*** Opening Stored data ***

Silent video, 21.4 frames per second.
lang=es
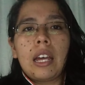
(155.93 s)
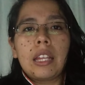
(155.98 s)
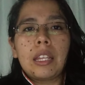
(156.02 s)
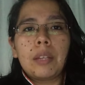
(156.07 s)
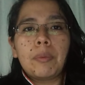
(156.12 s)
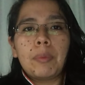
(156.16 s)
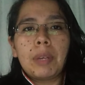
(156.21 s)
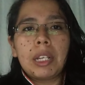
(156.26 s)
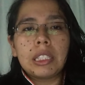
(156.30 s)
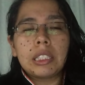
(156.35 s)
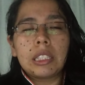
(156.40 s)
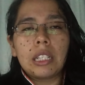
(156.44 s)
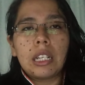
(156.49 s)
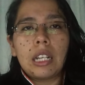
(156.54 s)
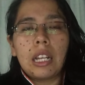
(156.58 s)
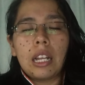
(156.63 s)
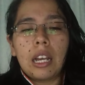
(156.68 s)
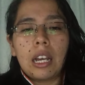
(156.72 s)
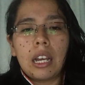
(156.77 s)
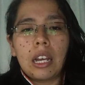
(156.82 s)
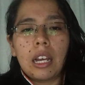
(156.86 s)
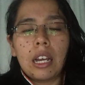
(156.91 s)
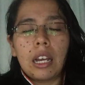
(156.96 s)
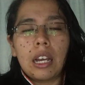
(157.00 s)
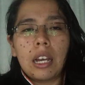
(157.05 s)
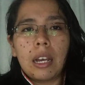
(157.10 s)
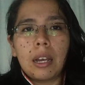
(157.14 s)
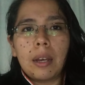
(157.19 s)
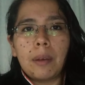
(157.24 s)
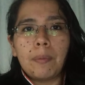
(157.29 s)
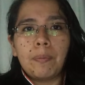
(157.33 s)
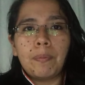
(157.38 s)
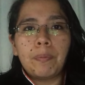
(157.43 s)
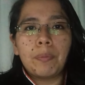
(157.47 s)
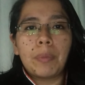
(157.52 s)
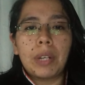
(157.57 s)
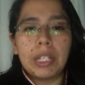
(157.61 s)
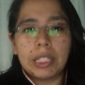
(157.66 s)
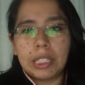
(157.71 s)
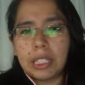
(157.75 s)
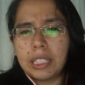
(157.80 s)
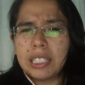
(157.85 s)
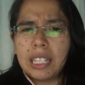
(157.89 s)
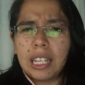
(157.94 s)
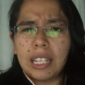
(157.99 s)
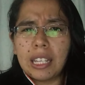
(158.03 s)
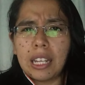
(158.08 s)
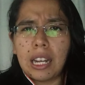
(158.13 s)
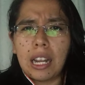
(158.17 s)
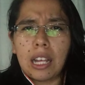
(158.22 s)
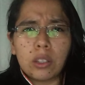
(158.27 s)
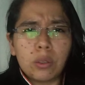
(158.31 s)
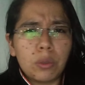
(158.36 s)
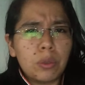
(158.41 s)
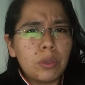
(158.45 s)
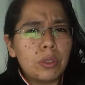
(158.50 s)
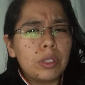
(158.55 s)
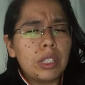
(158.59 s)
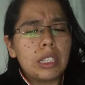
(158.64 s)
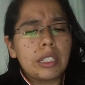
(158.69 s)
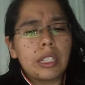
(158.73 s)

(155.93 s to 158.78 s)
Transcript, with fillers: Además, la presencia del atún,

*** Closing Stored data ***

An exact copy of the records is required. Pictures do not belong in it.

Silent video, 21.4 frames per second.
lang=es
(155.93 s)
(155.98 s)
(156.02 s)
(156.07 s)
(156.12 s)
(156.16 s)
(156.21 s)
(156.26 s)
(156.30 s)
(156.35 s)
(156.40 s)
(156.44 s)
(156.49 s)
(156.54 s)
(156.58 s)
(156.63 s)
(156.68 s)
(156.72 s)
(156.77 s)
(156.82 s)
(156.86 s)
(156.91 s)
(156.96 s)
(157.00 s)
(157.05 s)
(157.10 s)
(157.14 s)
(157.19 s)
(157.24 s)
(157.29 s)
(157.33 s)
(157.38 s)
(157.43 s)
(157.47 s)
(157.52 s)
(157.57 s)
(157.61 s)
(157.66 s)
(157.71 s)
(157.75 s)
(157.80 s)
(157.85 s)
(157.89 s)
(157.94 s)
(157.99 s)
(158.03 s)
(158.08 s)
(158.13 s)
(158.17 s)
(158.22 s)
(158.27 s)
(158.31 s)
(158.36 s)
(158.41 s)
(158.45 s)
(158.50 s)
(158.55 s)
(158.59 s)
(158.64 s)
(158.69 s)
(158.73 s)

(155.93 s to 158.78 s)
Transcript, with fillers: Además, la presencia del atún,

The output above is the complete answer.